Bat him eighth or ninth and hope for better. Coach him up. That’s all that manager Derek Shelton can do.
It’s hard to call Hayes’ contract a mistake. The Pirates pay so rarely and to so few. At least he’s a great fielder. He makes scintillating plays more than occasionally.
But given Hayes’ price and lack of offensive acumen, he needs to be Pie Traynor dipped in Brooks Robinson with a side of Nolan Arenado.
Some of the Pirates faithful said at season’s start that Hayes would be better than St. Louis third baseman Arenado, who has won 10 straight Gold Gloves.
As it happens, Arenado is hitting just .236 with an on-base percentage of .291 and only two homers. But I don’t think bad trumping worse is what they had in mind.
The Pirates getting swept at Tampa Bay is no disaster. It’s a long season, and the Rays are one of MLB’s very best teams.
The late Chuck Tanner managed the Pirates to a World Series win in 1979. He said that every team loses 54, every team wins 54. That’s definite. Whatever happens in the other 54 determines if you’re any good. It’s a season that ebbs and flows.

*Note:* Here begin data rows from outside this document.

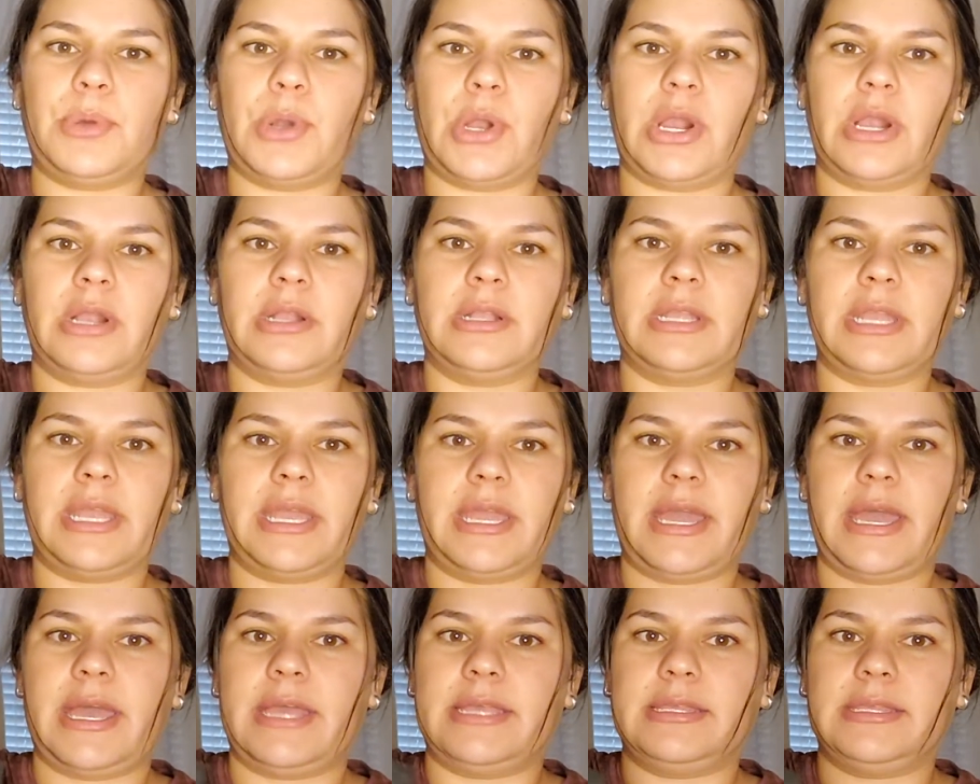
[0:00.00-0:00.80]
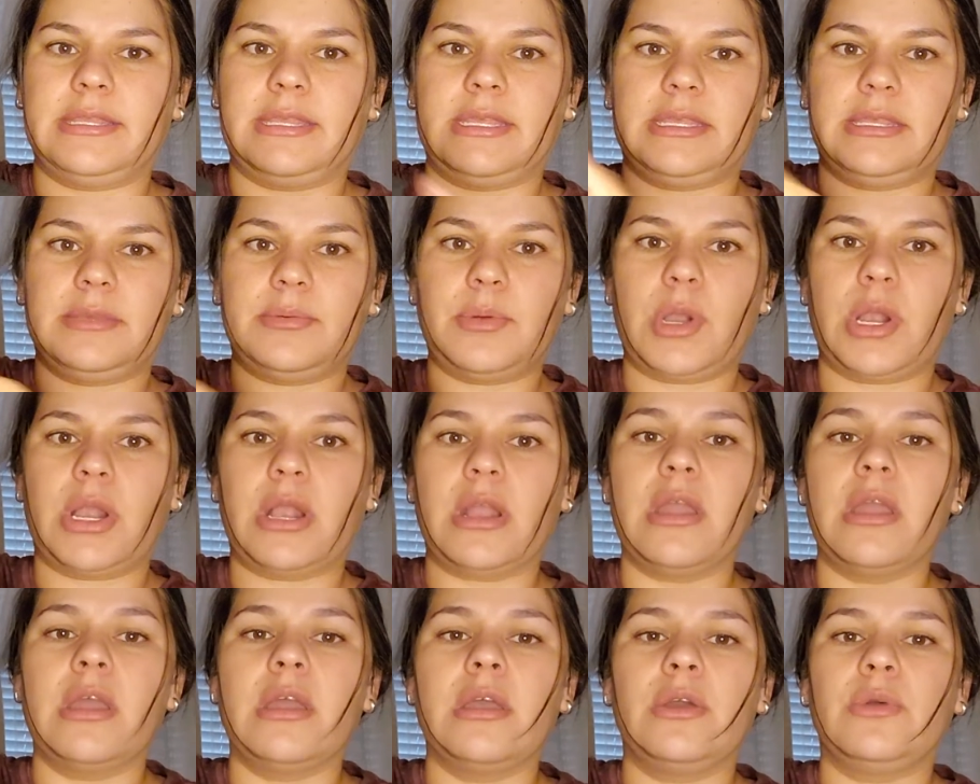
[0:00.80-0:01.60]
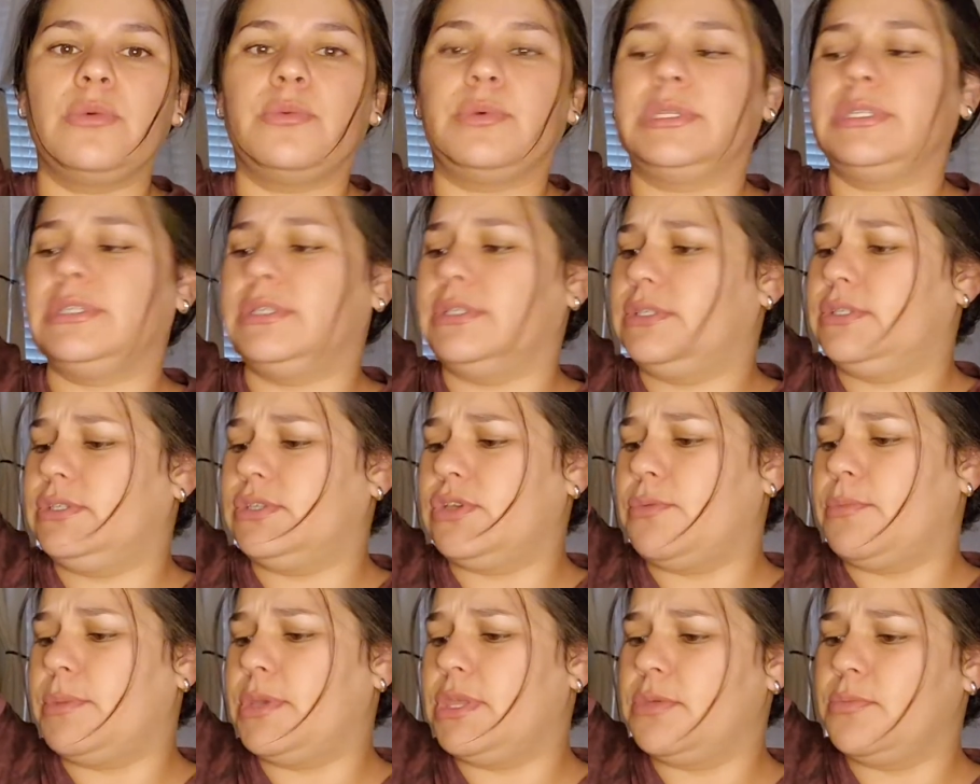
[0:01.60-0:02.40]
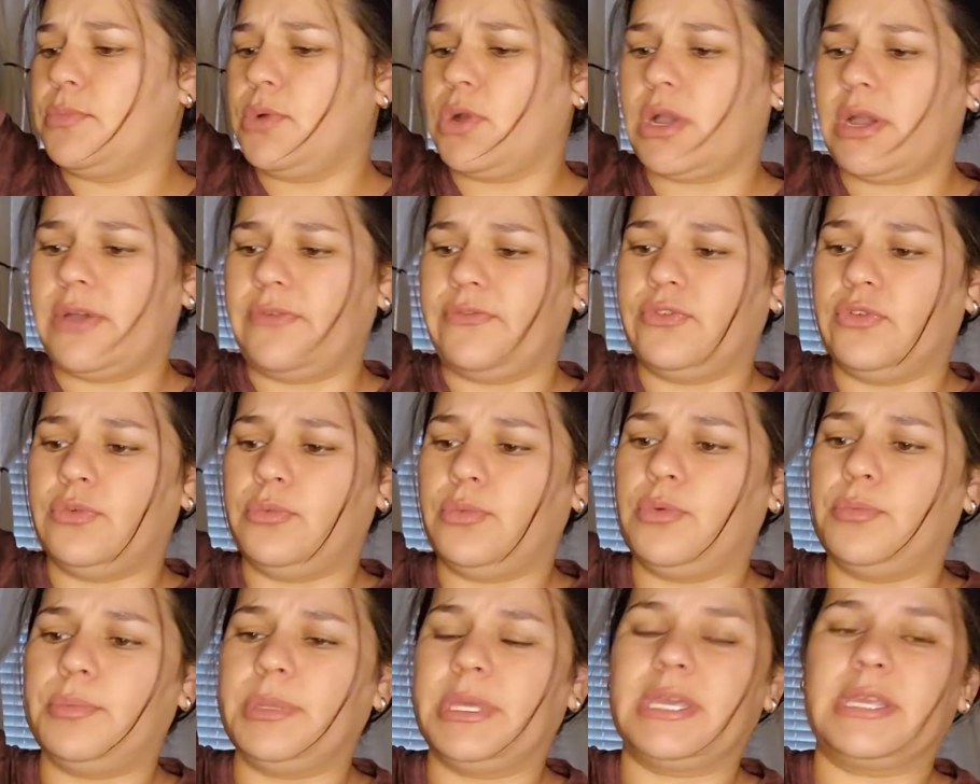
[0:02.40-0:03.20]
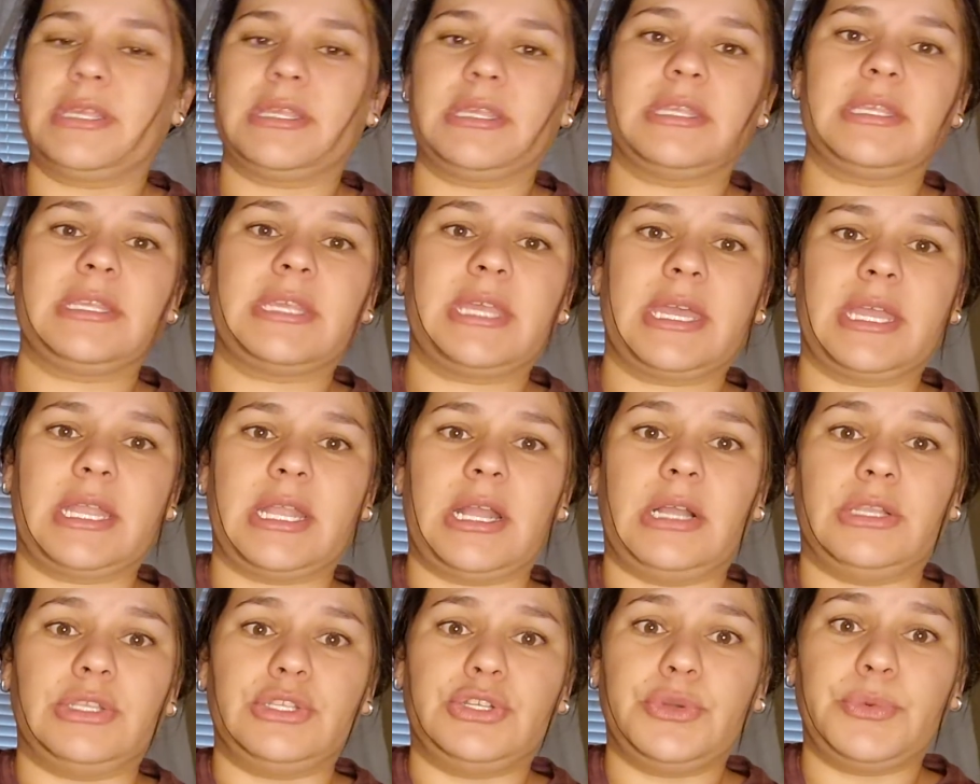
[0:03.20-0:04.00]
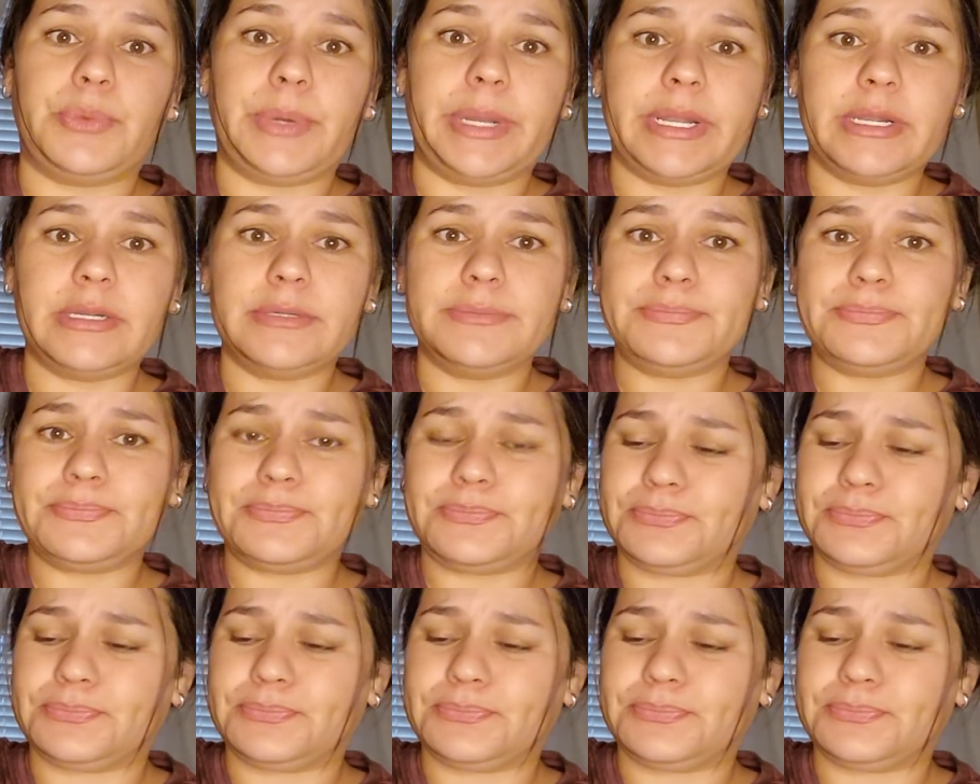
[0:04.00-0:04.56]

part. It has this part, which is so much more comfortable because it's like an underwear.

It’s not football. You can’t get devastated by every loss.
The Pirates looked bad vs. Tampa Bay. Disheveled, flustered, frequently making mistakes. They got outscored 15-4 and were 1 for 21 with runners in scoring position. It was an unwelcome throwback to last season’s 100-loss level of failure.
But mostly, the Pirates don’t reek for a change. That should be enough for now. It’s May, not October.